More than 4 million jobs could be lost if climate-change regulation forces
U.S. manufacturers to non-competitiveness, the United Steelworkers (USW)
says.
On Friday USW International President Leo Gerard joined others in unveiling
a report by the Economic Policy Institute (EPI) which shows a state-by-state
breakdown of 4.1 million jobs at risk “unless Congress maintains
international competitiveness by enacting measures to help energy-intensive
and trade-sensitive manufacturers deal with new climate change standards and
to prevent what is called carbon leakage,” the USW said.
“The 4 million vulnerable jobs in this report are not just in the Midwest
but spread out among all 50 states,” Gerard said. “Two states most at risk
of losing jobs are Texas and California.
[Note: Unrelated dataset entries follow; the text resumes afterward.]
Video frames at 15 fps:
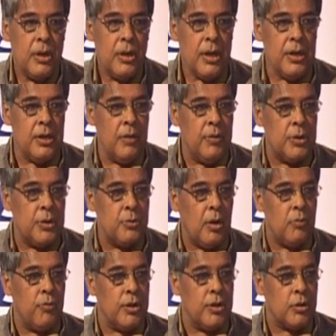
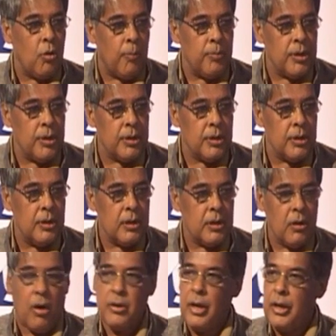Individual with community,
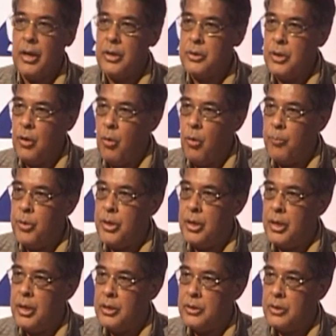not against the
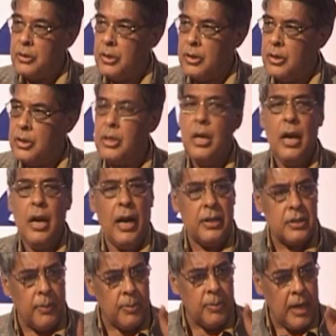community necessarily, and
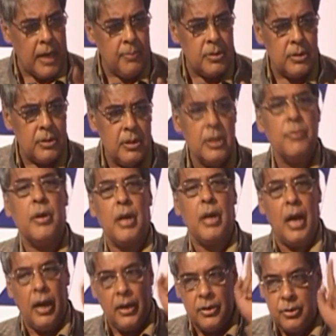sometimes even
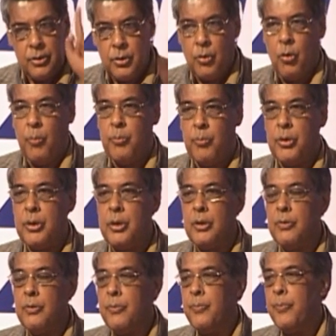against the community.
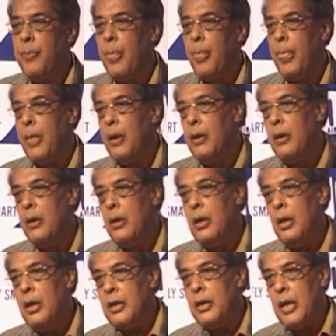
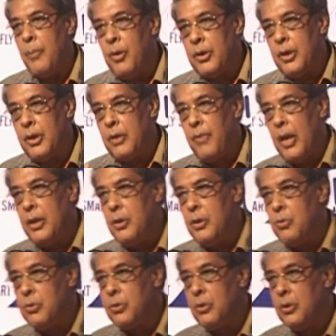Democratic
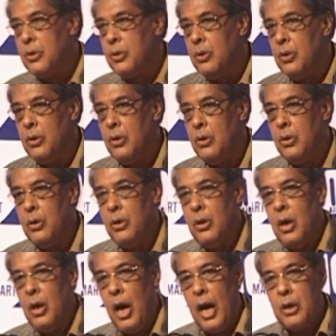values
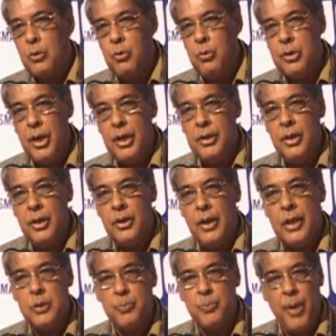are rooted in
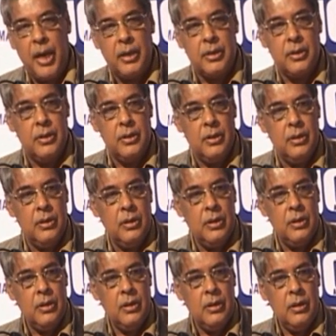respect
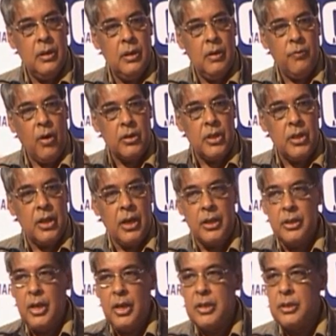for the
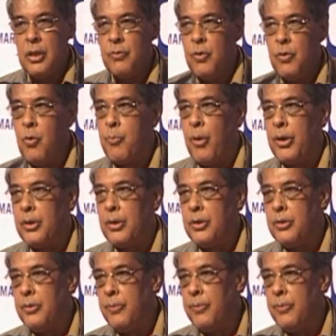contesting viewpoint.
We must recognize it’s not
Pittsburgh warming or Chicago warming but global warming.”
Carbon leakage is the effect of other countries which do not have
environmental standards and use the economic advantage as a subsidy to steal
U.S. jobs, the USW added.
“We’re very concerned about any bill that doesn’t have a comprehensive set
of policies to prevent carbon and job leakage,” Gerard said. “Such a package
must include border adjustments to prod other countries into sharing the
responsibility to address climate change as well as transition assistance
rebates and access to capital that will allow at-risk manufacturers to
become more energy efficient.”
The Top 10 most energy-intensive industries, as cited by the EPI report, are
steel, pulp and paper, basic chemicals, non-metallic mineral products,
petroleum refining, glass, clay, textile mills, cement, and aluminum
production. “When combined, these industries employed 1.2 million workers in
2006 and emitted 813 million tons of carbon,” the USW said. “Approximately
1.7 million manufacturing jobs and supported by production in these
industries.
“In total, more than 4.1 million jobs are supported by these
carbon-intensive industries, undermined by unfair trade agreements where
imports exceeded 15 percent of domestic output for seven of them,” the USW
said.
But the EPI report also found that “climate change legislation that creates
a level playing field for American manufacturing could create more than 1
million jobs in the two years following passage, with millions more in the
following years,” the USW said.
U.S. Sen. Sherrod Brown, D-Ohio, said, “We need to maintain a level playing
field for American manufacturing. For a clean energy bill to be successful,
it must also be a jobs bill. Done right, efforts to reduce carbon emissions
can revitalize our nation’s manufacturing base to create new clean energy
jobs. But that means a bill that invests in the economic competitiveness of
domestic manufacturing and prevents jobs from moving to countries with
weaker environmental standards.”
Said Carl Pope, executive director of the Sierra Club, “We need to prevent
rogue countries that don’t play by the rules from becoming a magnet for
energy intensive industries. Climate change legislation must level the
playing field.”
The full report can be found at www.epi.org
The USW is North America’s largest industrial union, representing 850,000
actively employed workers in metals, mining, pulp and paper, rubber,
chemicals, glass, auto supply, and the energy producing industries.